When you copy the listing, skip the images and return each line verbatim.

Data to use below:

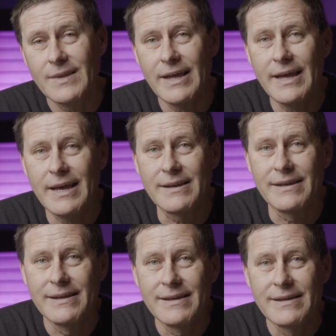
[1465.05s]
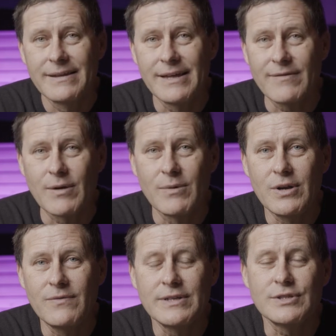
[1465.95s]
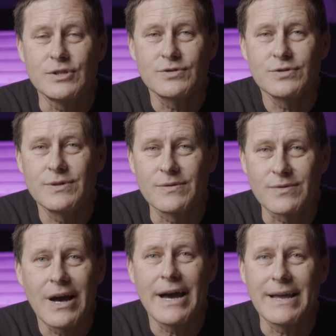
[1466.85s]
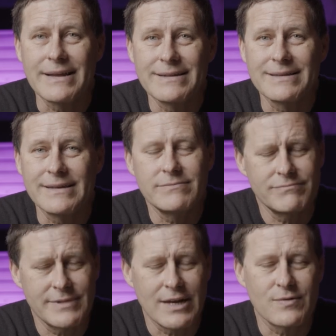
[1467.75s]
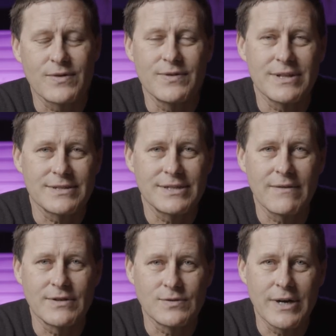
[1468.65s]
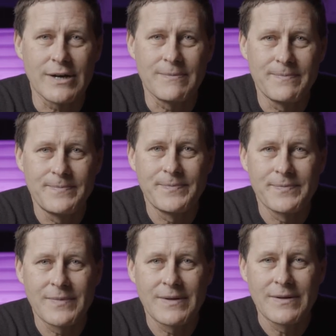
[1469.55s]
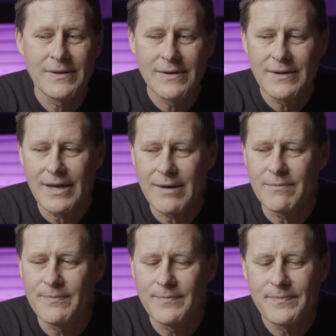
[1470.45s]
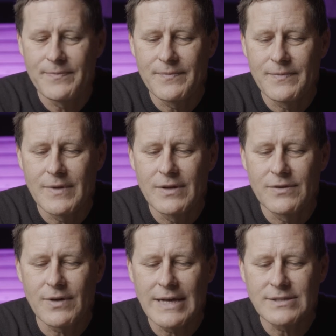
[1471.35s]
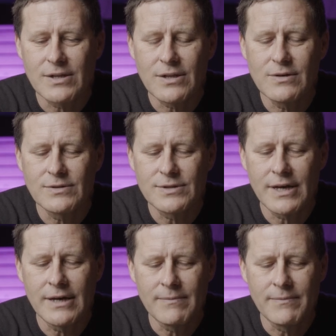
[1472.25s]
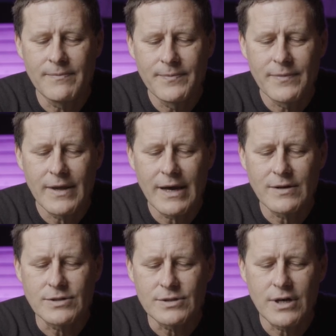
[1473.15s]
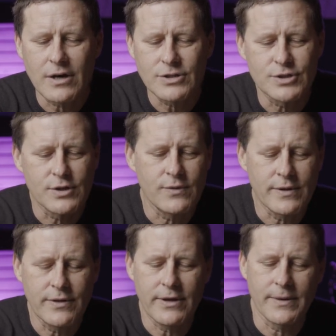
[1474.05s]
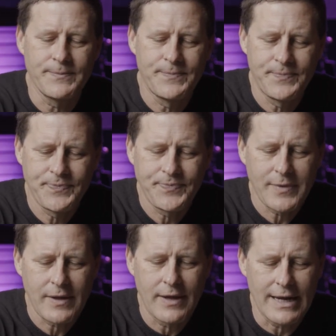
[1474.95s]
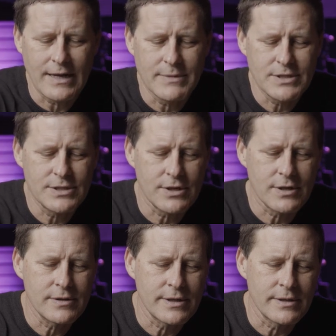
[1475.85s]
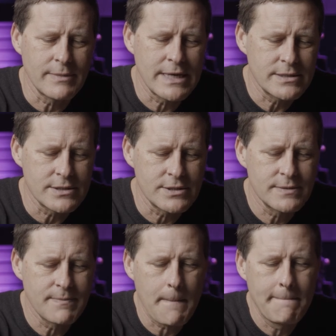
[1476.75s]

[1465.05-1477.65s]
And if our motive isn't true and right, then that'll reveal itself as well. So as I close, I'll just caution you of one thing. And I mentioned it earlier in the message.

End of Data to use.

Result for this task:
[1465.05s]
[1465.95s]
[1466.85s]
[1467.75s]
[1468.65s]
[1469.55s]
[1470.45s]
[1471.35s]
[1472.25s]
[1473.15s]
[1474.05s]
[1474.95s]
[1475.85s]
[1476.75s]

[1465.05-1477.65s]
And if our motive isn't true and right, then that'll reveal itself as well. So as I close, I'll just caution you of one thing. And I mentioned it earlier in the message.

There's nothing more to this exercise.